New Mexico – Permian Basin:

  • After four years of expenditures, Empire is close to a resolution with the New Mexico Oil Conservation Commission (“NMOCD”) related to Empire’s applications to revoke the existing four permits granted and deny the five new applications for what the Company believes to be the illegal dumping of wastewater into Eunice Monument South Unit’s (“EMSU”) Unitized Interval by third-party Saltwater Disposal (“SWD”) Companies;
    • Following resolution with the NMOCD, Empire will proceed with the litigation for trespass and damages against all third-party SWD Operators, who the Company believes to be illegally disposing wastewater into the EMSU Unitized Interval;
    • The long-standing litigation has negatively impacted Empire’s results by over $30.0 million in additional costs from May 2021 to present;
    • These legal expenses have contributed to elevated operating costs in recent periods; and
    • Upon final resolution, the Company expects a meaningful reduction in operating expenses, which is projected to positively impact the bottom line and further strengthen its financial position.

Texas – East Texas Basin:

  • Advancements in technology, reservoir modeling, and improved hydraulic fracturing techniques have significantly enhanced the development potential of the region;
    • These improvements allow for more precise targeting of productive zones, increased recovery rates, and more efficient use of capital;
  • Empire is currently evaluating horizontal well designs to maximize production from the prospective pay zones identified in the area; and
    • By targeting these stacked formations with horizontal drilling, the Company aims to unlock greater long-term value and improve overall project economics.

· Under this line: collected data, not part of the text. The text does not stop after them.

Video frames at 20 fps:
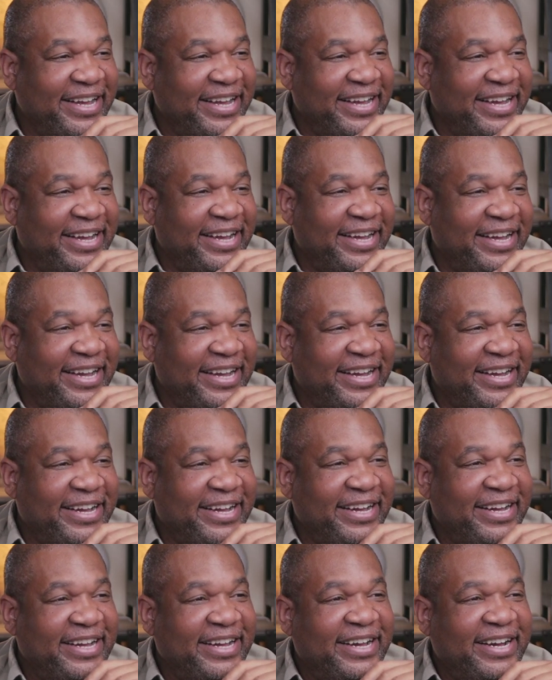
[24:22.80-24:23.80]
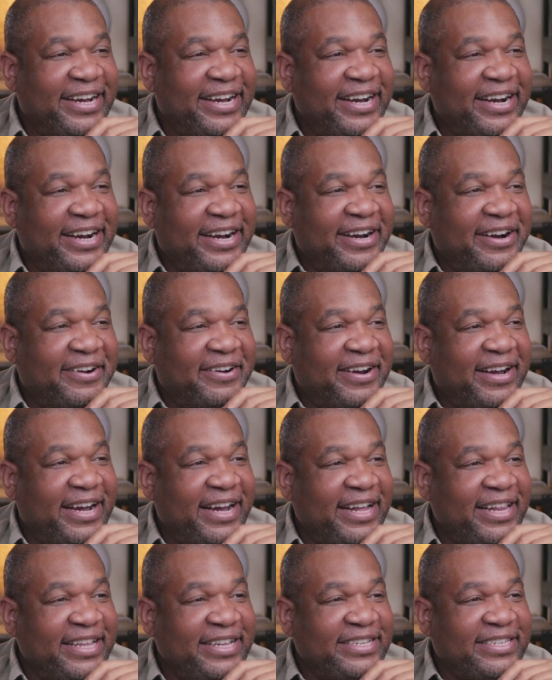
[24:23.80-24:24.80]
Yeah. All
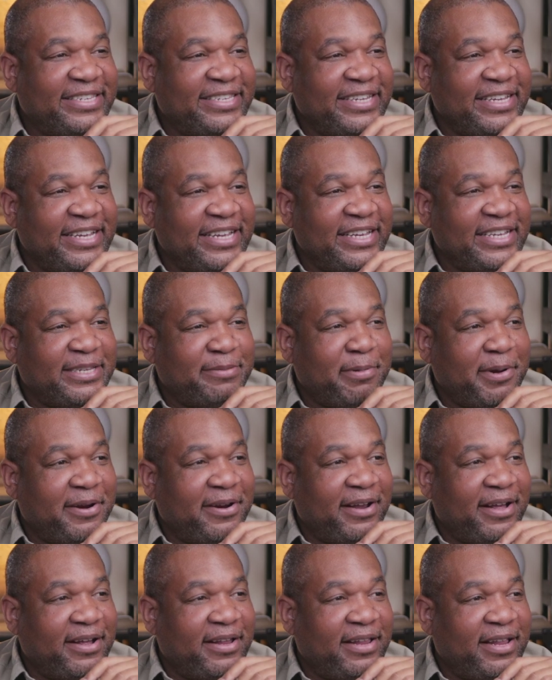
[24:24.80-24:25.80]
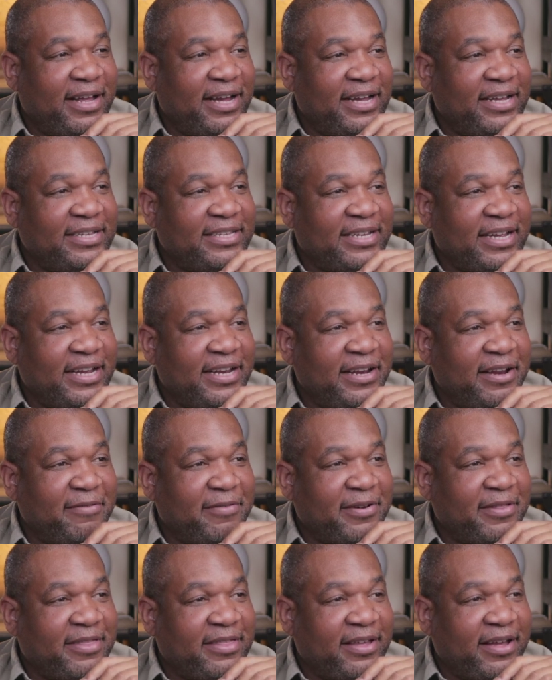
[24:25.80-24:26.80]
right. Let's see. Spirit Airlines, I
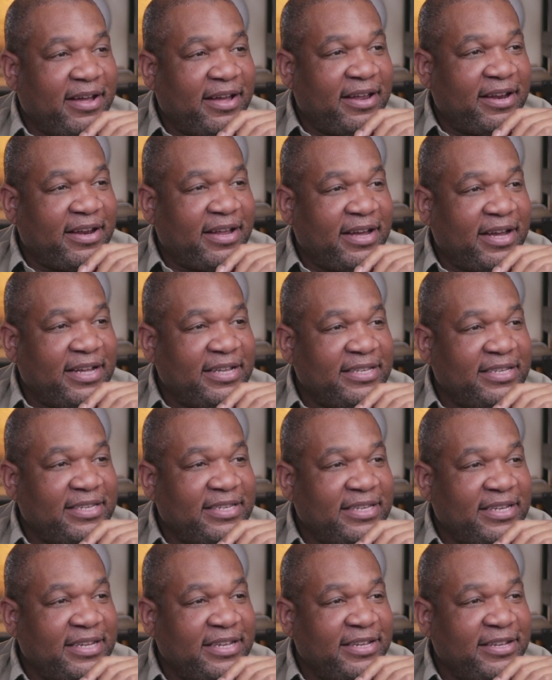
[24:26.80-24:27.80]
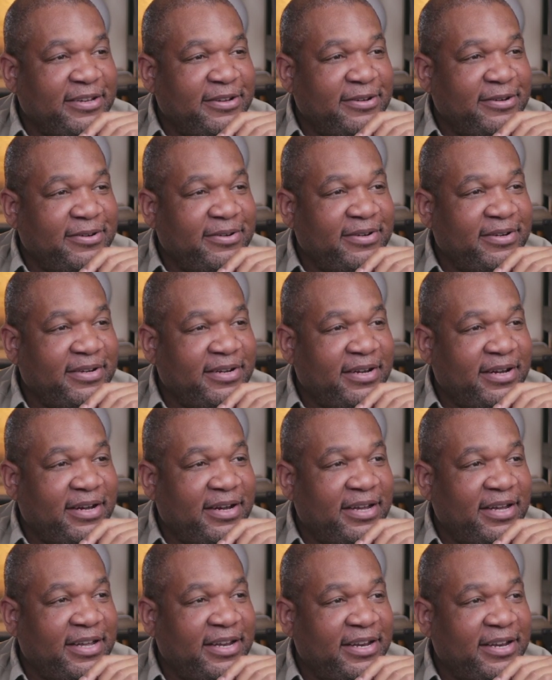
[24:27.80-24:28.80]
never thought I'd see you
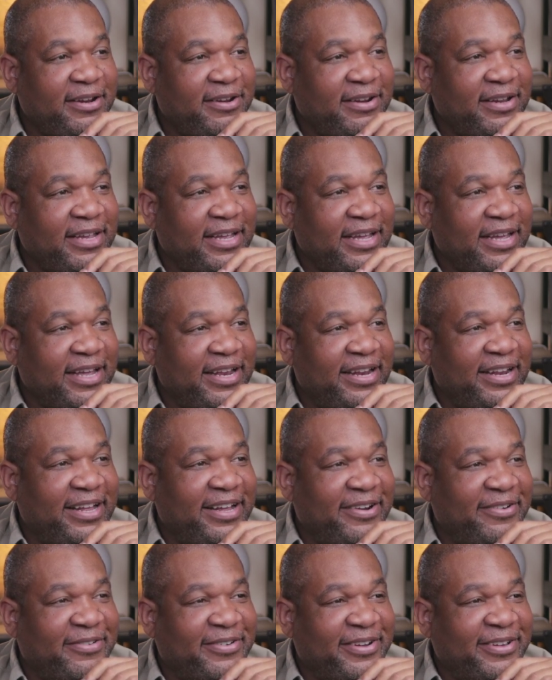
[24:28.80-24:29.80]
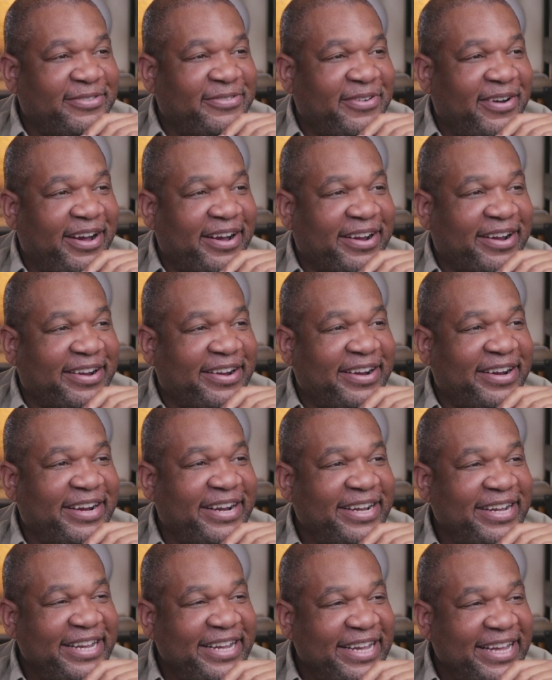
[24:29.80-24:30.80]
in here again. World Walker.
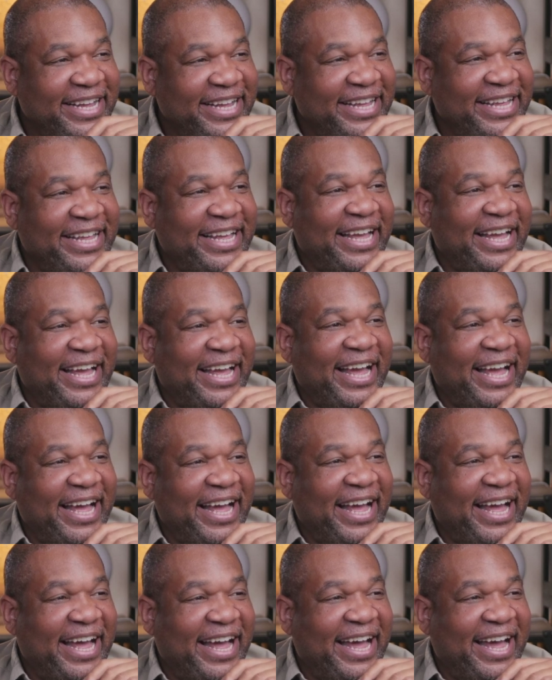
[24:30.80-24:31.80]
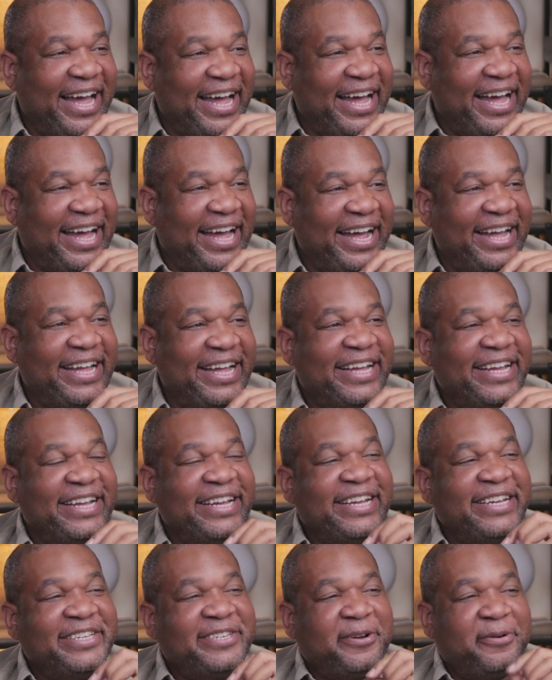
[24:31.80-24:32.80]
Yeah.
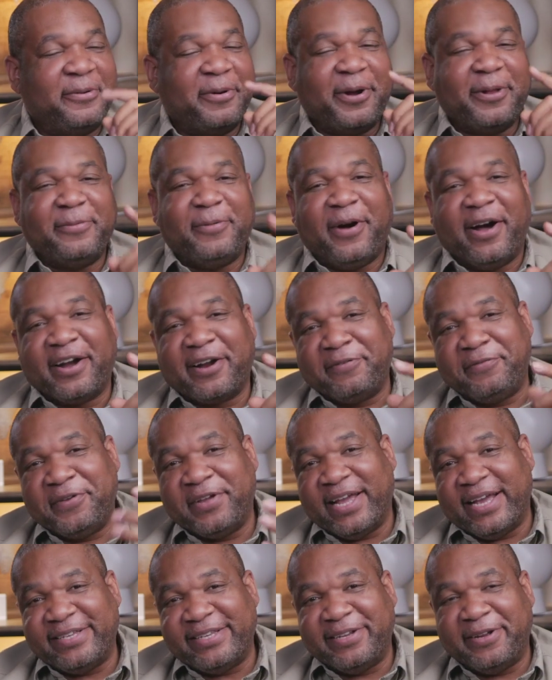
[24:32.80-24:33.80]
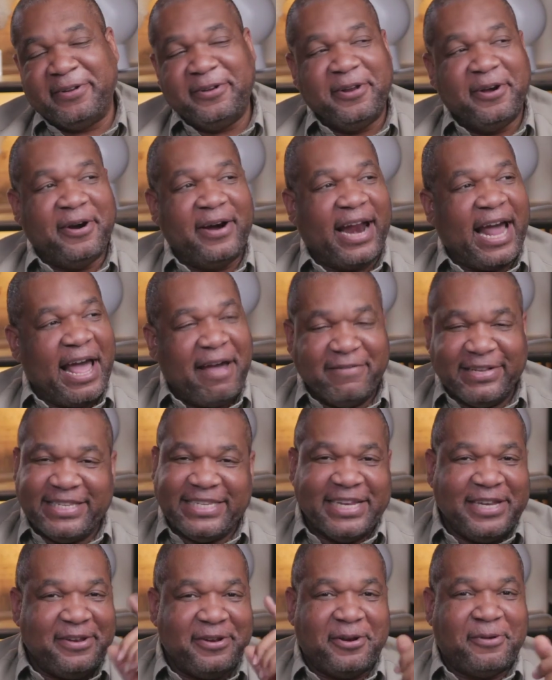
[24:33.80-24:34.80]
So World Walker, if you guys don't know, and I haven't
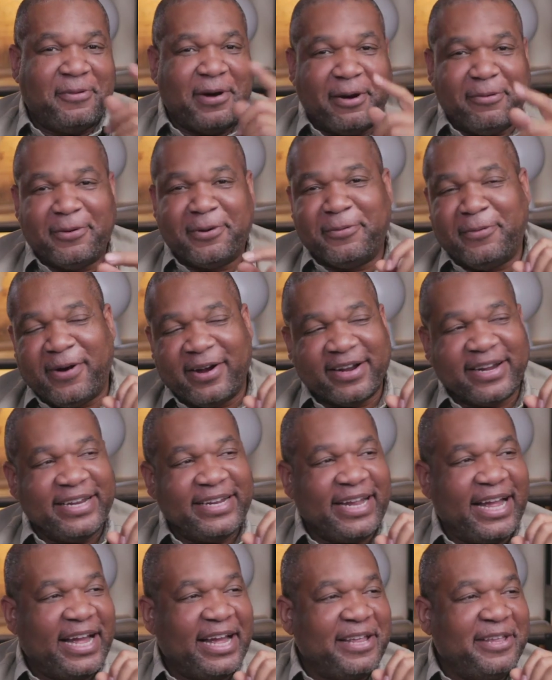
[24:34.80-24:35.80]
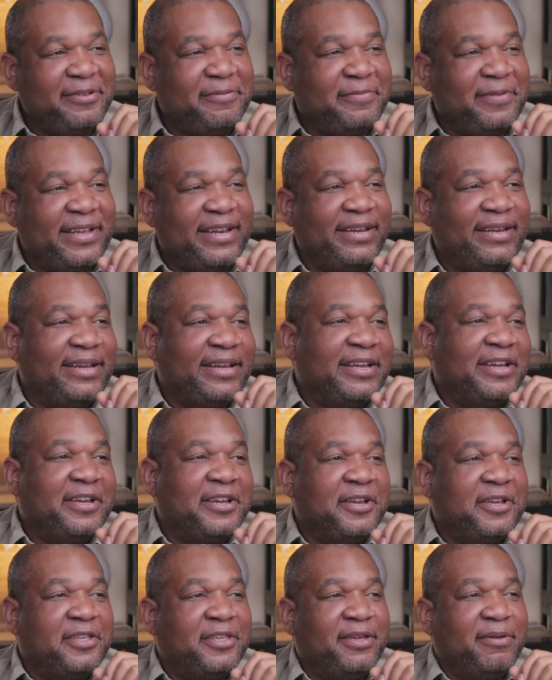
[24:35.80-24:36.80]
seen you in a while, World Walker. Yeah, you've
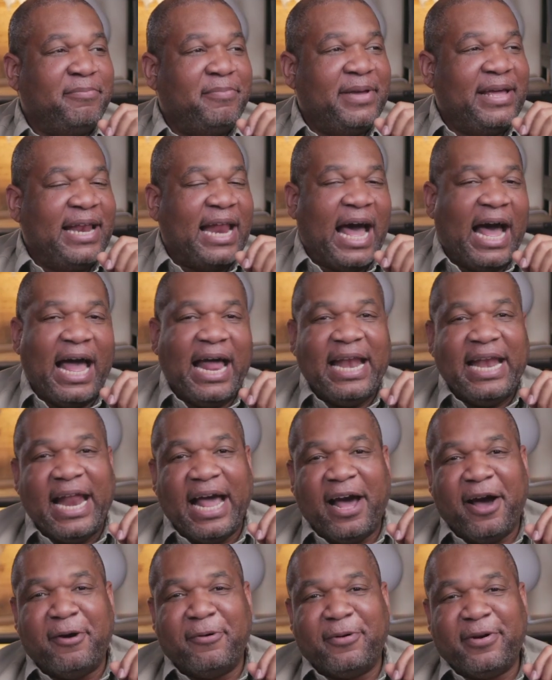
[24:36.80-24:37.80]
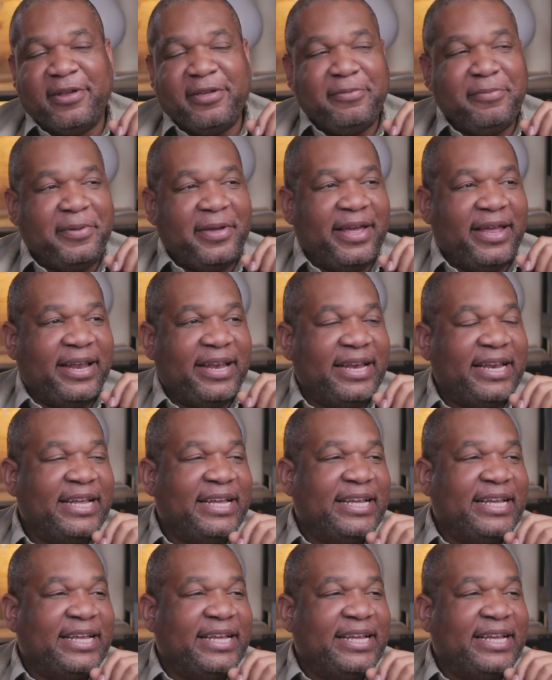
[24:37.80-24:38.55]
been hiding out. Where you been?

FIRST QUARTER 2025 FINANCIAL AND OPERATIONAL RESULTS

Q1-25 Q4-24 % Change
Q1-25 vs. Q4-24
Q1-24 % Change
Q1-25 vs. Q1-24
Net equivalent sales (Boe/d)

2,049

2,356

-13%

2,207

-7%

Net oil sales (Bbls/d)

1,329

1,581

-16%

1,437

-7%

Realized price ($/Boe)

$48.76

$46.48

5%

$50.96

-4%

Product Revenue ($M)

$8,992

$10,077

-11%

$10,235

-12%

Net Loss ($M)

($4,221)

($4,193)

-1%

($3,974)

-6%

Adjusted Net Loss ($M)1

($4,253)

($4,193)

-1%

($3,865)

-10%

Adjusted EBITDA ($M)1

($553)

($260)

-113%

($729)

24%

1

Net sales volumes for Q1-2025 were 2,049 Boe/d, including 1,329 barrels of oil per day; 349 barrels of NGLs per day, and 2,221 thousand cubic feet per day (“Mcf/d”) or 370 Boe/d of natural gas. Oil sales volumes decreased approximately 9% compared to Q1-2024 primarily due to five wells being down to redrill in North Dakota during Q1-2025.

Production and ad valorem taxes for Q1-2025 were $0.7 million versus $0.8 million in Q1-2024, as a result of lower product revenues.

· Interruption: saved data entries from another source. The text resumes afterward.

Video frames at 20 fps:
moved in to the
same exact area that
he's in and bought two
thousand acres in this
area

Depreciation, Depletion, and Amortization (“DD&A”) and Accretion for Q1-2025 was $2.8 million versus $2.0 million for Q1-2024. The increase in DD&A is primarily due to the acquisition of additional working interest and the impact of the capitalized costs associated with the new drilling as part of Empire’s Starbuck Drilling Program in North Dakota. Accretion increased slightly due to the new drilling activity.

General and administrative expenses, excluding share-based compensation expense, was $3.2 million, or $17.34 per Boe in Q1-2025 versus $2.9 million, or $14.33 per Boe in Q1-2024. The increase in expenses was primarily due to an increase in salaries and benefits associated with an increase in employee headcount.

Interest expense for Q1-2025 slightly decreased, compared to Q1-2024, primarily due to certain non-cash interest expense in Q1-2024 from the convertible promissory note partially offset by a higher average outstanding balance on the Company’s credit facility.

CAPITAL SPENDING, BALANCE SHEET & LIQUIDITY

For Q1-2025, Empire invested approximately $2.7 million in capital expenditures, primarily related to the continued drilling and completions activity related to Empire’s Starbuck Drilling Program in North Dakota.

As of March 31, 2025, Empire had approximately $1.1 million in cash on hand and approximately $7.8 million available on its credit facility.